Comment by embedding-shape

1 month ago

> Network effect is killer. "better" would include having more than 3 billion people already on it.

At one point people moved from something else to Whatsapp, and that happened before Whatsapp had 3 billion people on it. If it's good, early adopters will adopt it and want others to adopt it too, then it snowballs from there.

It has happened before, and as long as new regulation doesn't solidify Whatsapp/FB in their position, it can happen again :)

WhatsApp happened at a time when, in Europe, you paid for SMS.

WhatsApp allowed people to send SMS without paying, or rather, paying just once to buy the app, so it was instantly valuable if you just convinced your spouse or parents or a single friend to install it.

To overcome it now, you need a lot more effort (or rely on enshittification, which I'm sure will happen).

  • No, before Whatsapp, people were mostly using Facebook messages, at least where I lived at the time.

    And no one was paying per SMS at the time we were using SMS for communication, almost everyone I know were on monthly plans that gave you N text messages and N minutes of calls for static sum each month.
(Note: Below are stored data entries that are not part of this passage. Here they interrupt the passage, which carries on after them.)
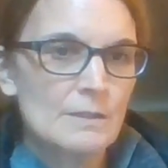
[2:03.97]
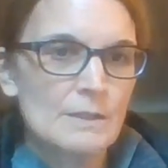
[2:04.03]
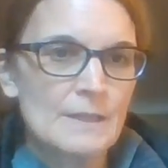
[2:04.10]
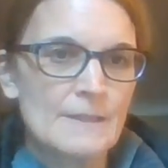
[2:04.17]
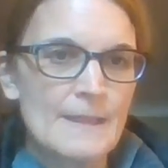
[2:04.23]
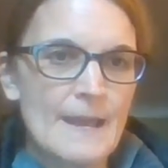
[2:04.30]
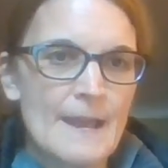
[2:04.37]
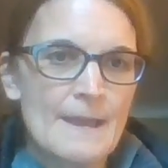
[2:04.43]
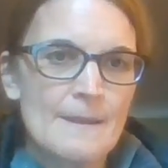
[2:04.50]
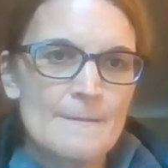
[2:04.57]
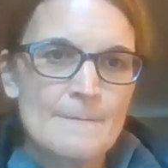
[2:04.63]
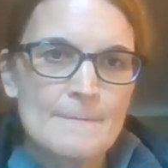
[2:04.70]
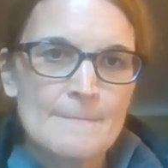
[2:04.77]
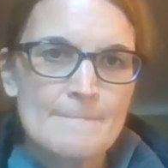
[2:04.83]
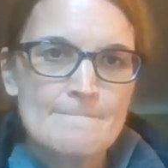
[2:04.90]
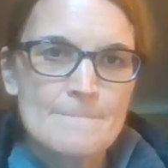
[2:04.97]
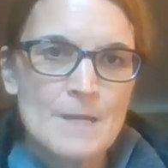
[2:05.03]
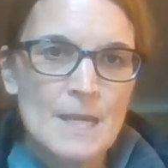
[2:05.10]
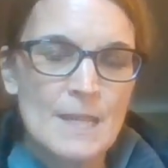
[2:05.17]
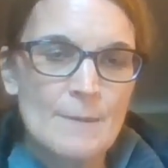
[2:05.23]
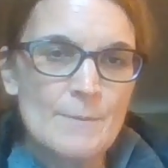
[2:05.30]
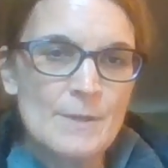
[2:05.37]
like that,
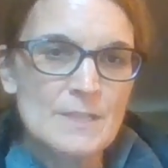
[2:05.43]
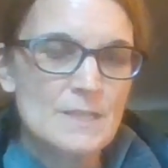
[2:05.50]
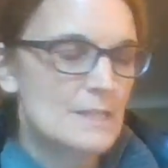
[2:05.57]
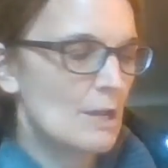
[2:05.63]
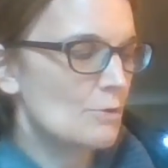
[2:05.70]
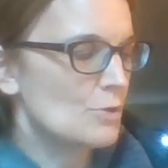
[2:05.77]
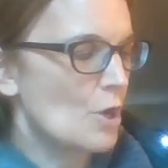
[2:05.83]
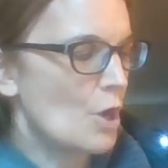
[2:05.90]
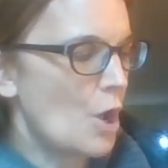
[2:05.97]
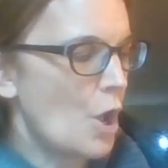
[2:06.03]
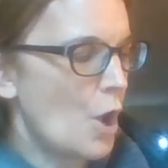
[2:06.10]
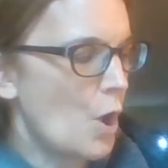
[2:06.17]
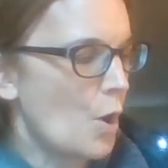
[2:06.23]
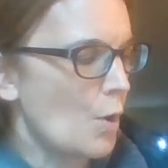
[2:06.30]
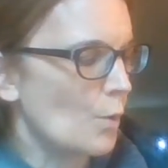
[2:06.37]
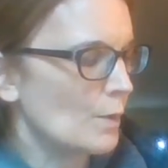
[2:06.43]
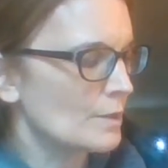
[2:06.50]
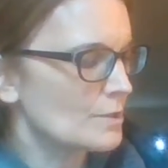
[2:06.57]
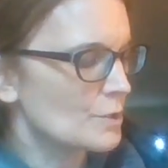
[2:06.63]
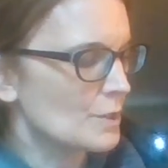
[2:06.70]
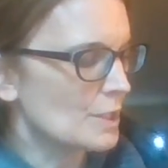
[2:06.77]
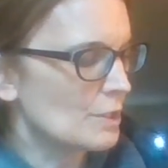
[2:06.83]
and that makes it sound O.
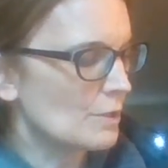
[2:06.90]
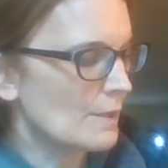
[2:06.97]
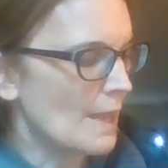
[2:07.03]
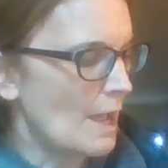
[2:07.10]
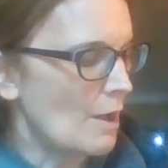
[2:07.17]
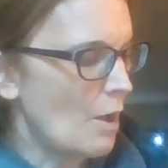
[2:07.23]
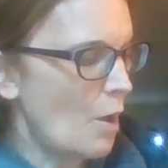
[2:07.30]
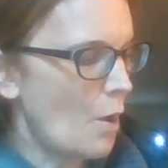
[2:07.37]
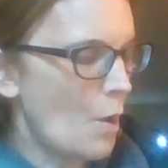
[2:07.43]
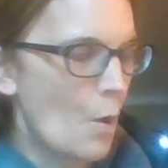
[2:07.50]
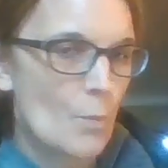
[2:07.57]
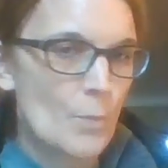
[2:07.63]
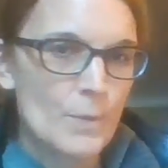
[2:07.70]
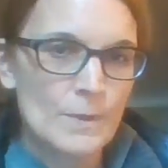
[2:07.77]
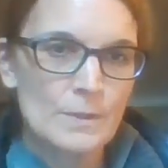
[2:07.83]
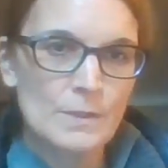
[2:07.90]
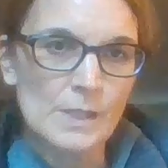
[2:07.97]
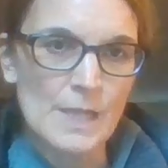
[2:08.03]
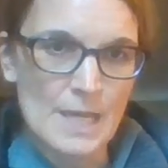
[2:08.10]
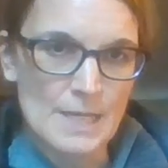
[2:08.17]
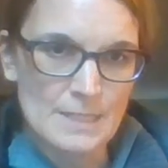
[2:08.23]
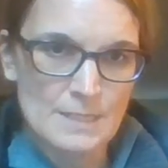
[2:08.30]
So you can hear that
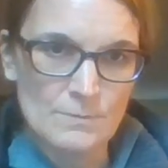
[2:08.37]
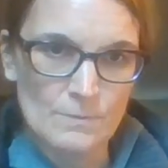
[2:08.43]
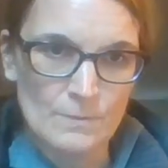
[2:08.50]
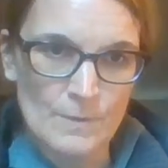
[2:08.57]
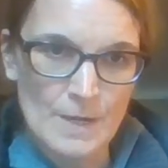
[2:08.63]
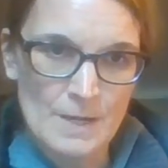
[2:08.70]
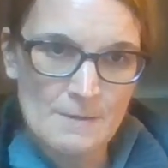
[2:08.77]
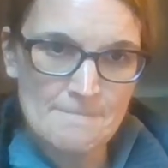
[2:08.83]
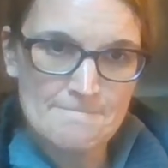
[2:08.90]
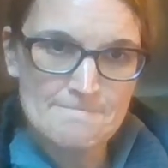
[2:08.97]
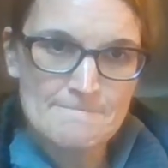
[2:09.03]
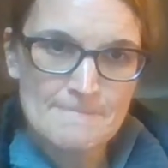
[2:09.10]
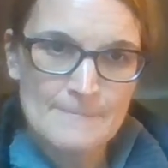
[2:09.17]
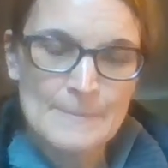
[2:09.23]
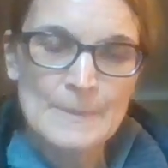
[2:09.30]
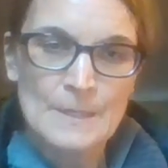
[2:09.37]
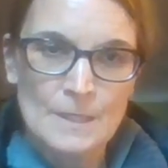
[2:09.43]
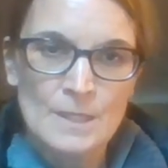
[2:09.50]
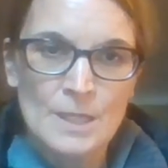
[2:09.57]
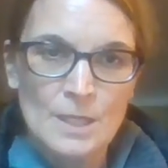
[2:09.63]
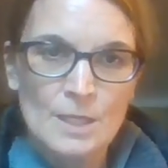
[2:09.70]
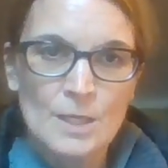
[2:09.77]
hopeless, right?
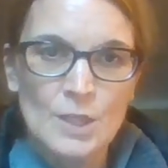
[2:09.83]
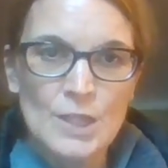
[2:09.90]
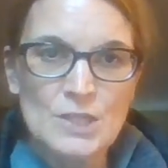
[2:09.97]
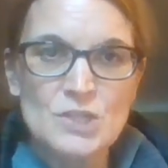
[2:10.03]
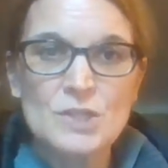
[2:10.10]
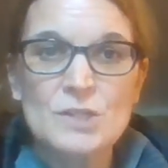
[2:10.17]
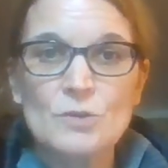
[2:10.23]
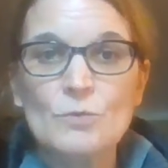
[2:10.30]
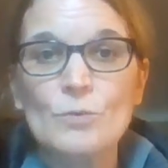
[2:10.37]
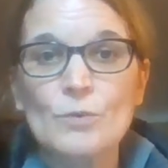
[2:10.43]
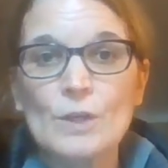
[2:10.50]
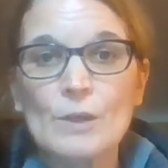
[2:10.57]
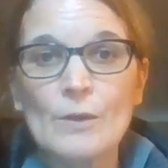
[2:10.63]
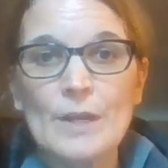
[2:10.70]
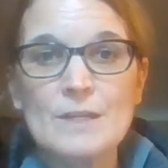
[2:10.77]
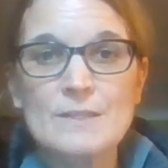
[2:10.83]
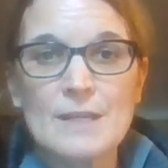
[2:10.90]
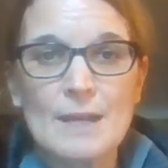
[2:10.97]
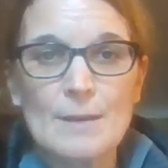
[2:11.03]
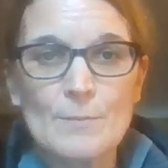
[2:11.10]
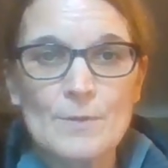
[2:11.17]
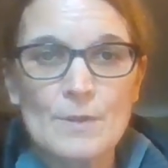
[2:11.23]
That's just a great
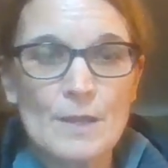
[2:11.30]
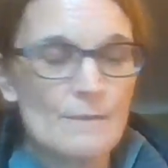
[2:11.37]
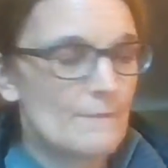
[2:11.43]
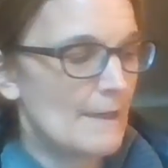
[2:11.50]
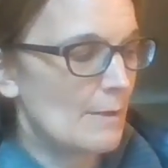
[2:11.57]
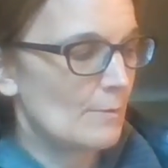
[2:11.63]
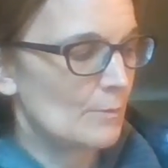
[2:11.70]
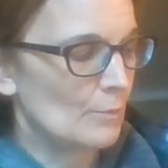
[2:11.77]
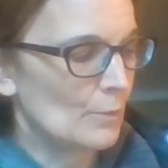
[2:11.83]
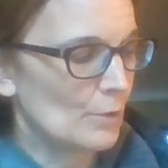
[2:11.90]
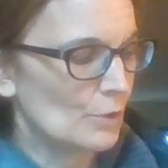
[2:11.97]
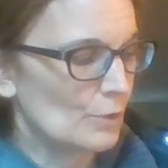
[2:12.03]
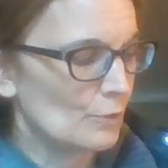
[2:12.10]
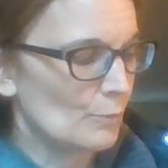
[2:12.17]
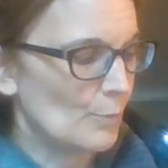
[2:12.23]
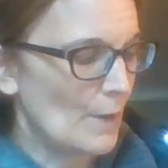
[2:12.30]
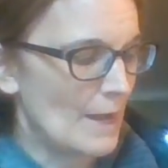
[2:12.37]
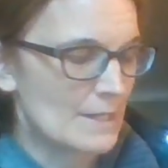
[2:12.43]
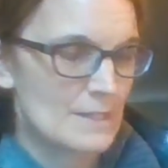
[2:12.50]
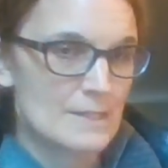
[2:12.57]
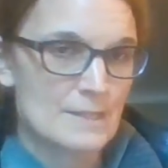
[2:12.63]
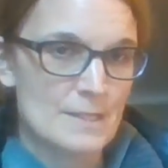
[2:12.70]
example of that when we're
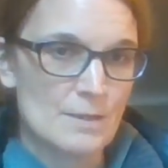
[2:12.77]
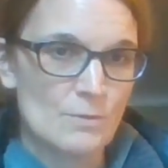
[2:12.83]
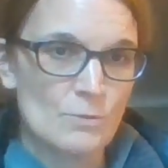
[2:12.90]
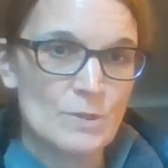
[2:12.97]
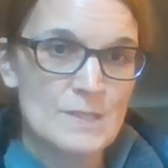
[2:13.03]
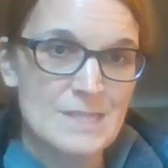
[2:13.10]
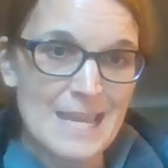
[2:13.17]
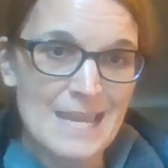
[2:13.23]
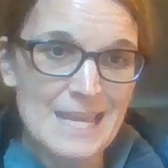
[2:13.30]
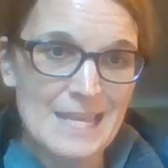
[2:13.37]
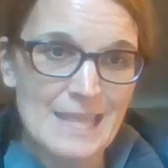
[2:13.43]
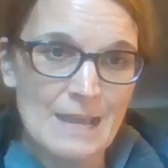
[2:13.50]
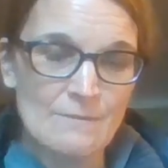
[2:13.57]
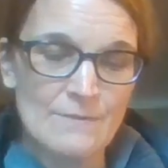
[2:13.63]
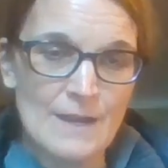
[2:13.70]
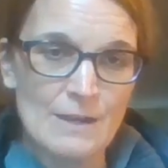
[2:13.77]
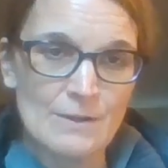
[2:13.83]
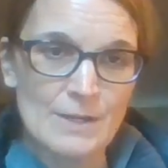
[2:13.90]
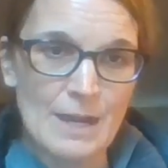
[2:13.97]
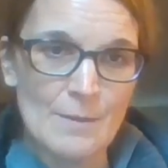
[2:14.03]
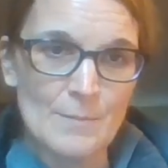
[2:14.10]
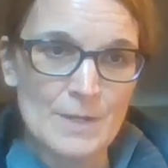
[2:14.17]
practicing saying that vowel
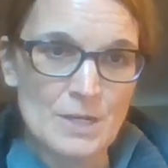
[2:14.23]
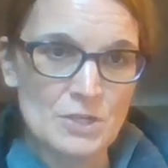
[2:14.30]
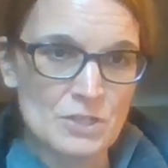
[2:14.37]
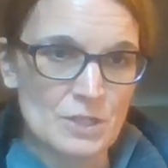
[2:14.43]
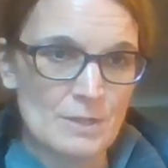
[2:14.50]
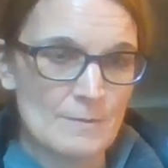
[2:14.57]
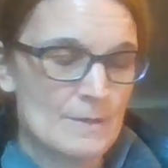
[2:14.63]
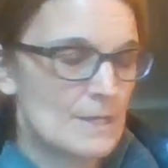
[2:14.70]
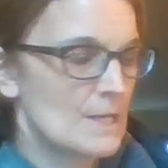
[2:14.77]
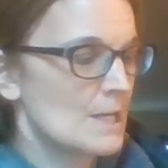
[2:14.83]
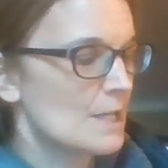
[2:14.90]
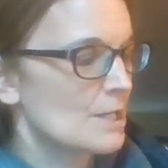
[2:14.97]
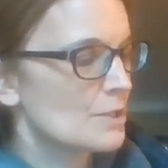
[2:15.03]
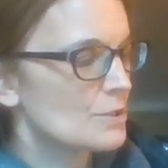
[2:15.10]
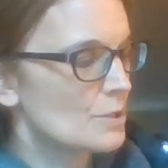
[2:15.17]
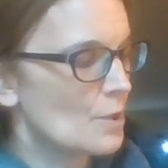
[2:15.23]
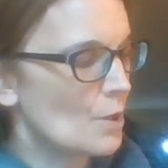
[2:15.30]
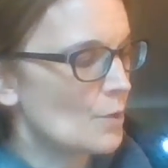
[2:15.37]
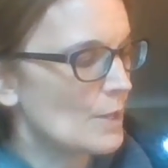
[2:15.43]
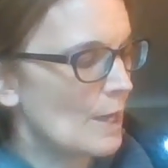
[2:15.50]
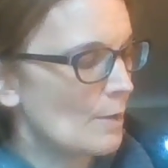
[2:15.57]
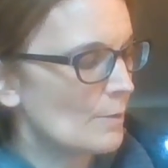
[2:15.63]
combination.
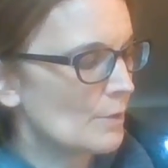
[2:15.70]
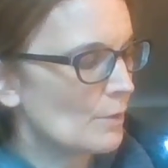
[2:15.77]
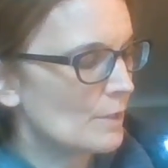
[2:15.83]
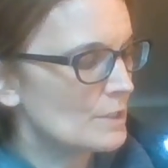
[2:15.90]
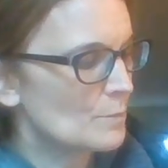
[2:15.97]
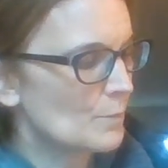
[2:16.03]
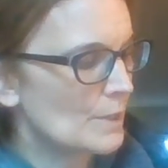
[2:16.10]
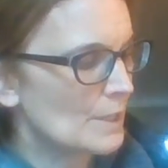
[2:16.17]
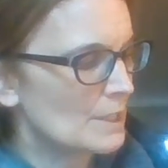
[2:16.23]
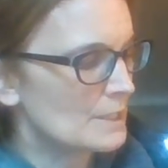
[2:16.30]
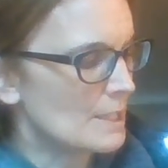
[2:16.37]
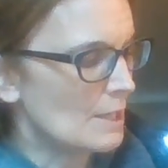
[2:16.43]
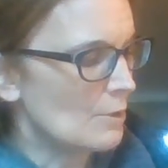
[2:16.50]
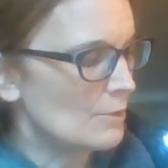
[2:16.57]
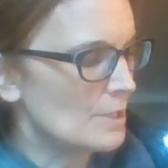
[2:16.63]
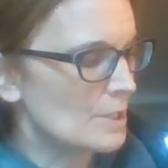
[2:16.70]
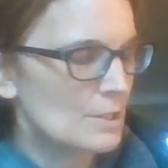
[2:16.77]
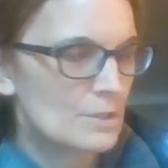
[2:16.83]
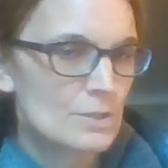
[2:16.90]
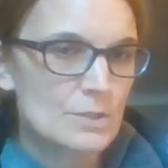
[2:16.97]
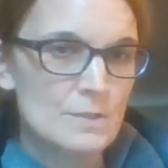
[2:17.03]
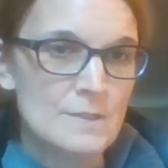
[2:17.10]
So now we're going to break it down
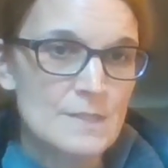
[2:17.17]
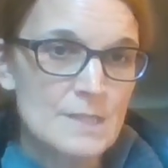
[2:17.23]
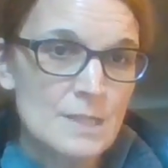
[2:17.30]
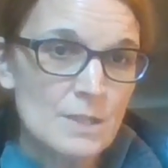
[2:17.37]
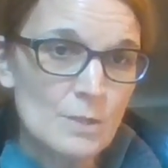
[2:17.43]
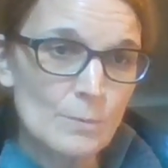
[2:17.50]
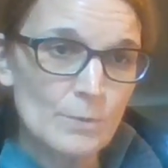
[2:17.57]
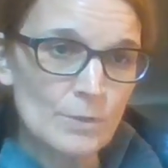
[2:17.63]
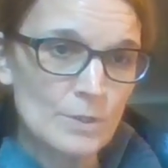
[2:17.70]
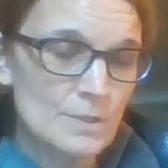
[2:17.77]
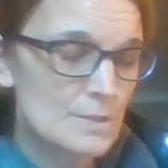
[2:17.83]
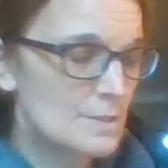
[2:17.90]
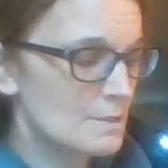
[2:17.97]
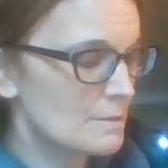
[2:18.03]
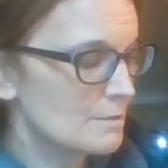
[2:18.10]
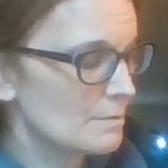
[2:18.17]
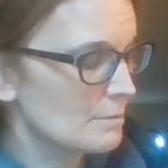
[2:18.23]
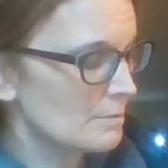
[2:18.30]
into syllables.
    The first people I saw who started using whatsapp, was people who were communicating across the border, because even if you had a monthly plan, those didn't include international messages. Eventually we all converged on whatsapp because that's what outside family and relatives used anyways.

    • WhatsApp launched in January of 2009 compared with Facebook Chat which launched in 2008. WhatsApp saw drastically wider adoption among the general populace and paying for “N text messages per month” is precisely what people refer to as paying per message - WhatsApp had unlimited messaging.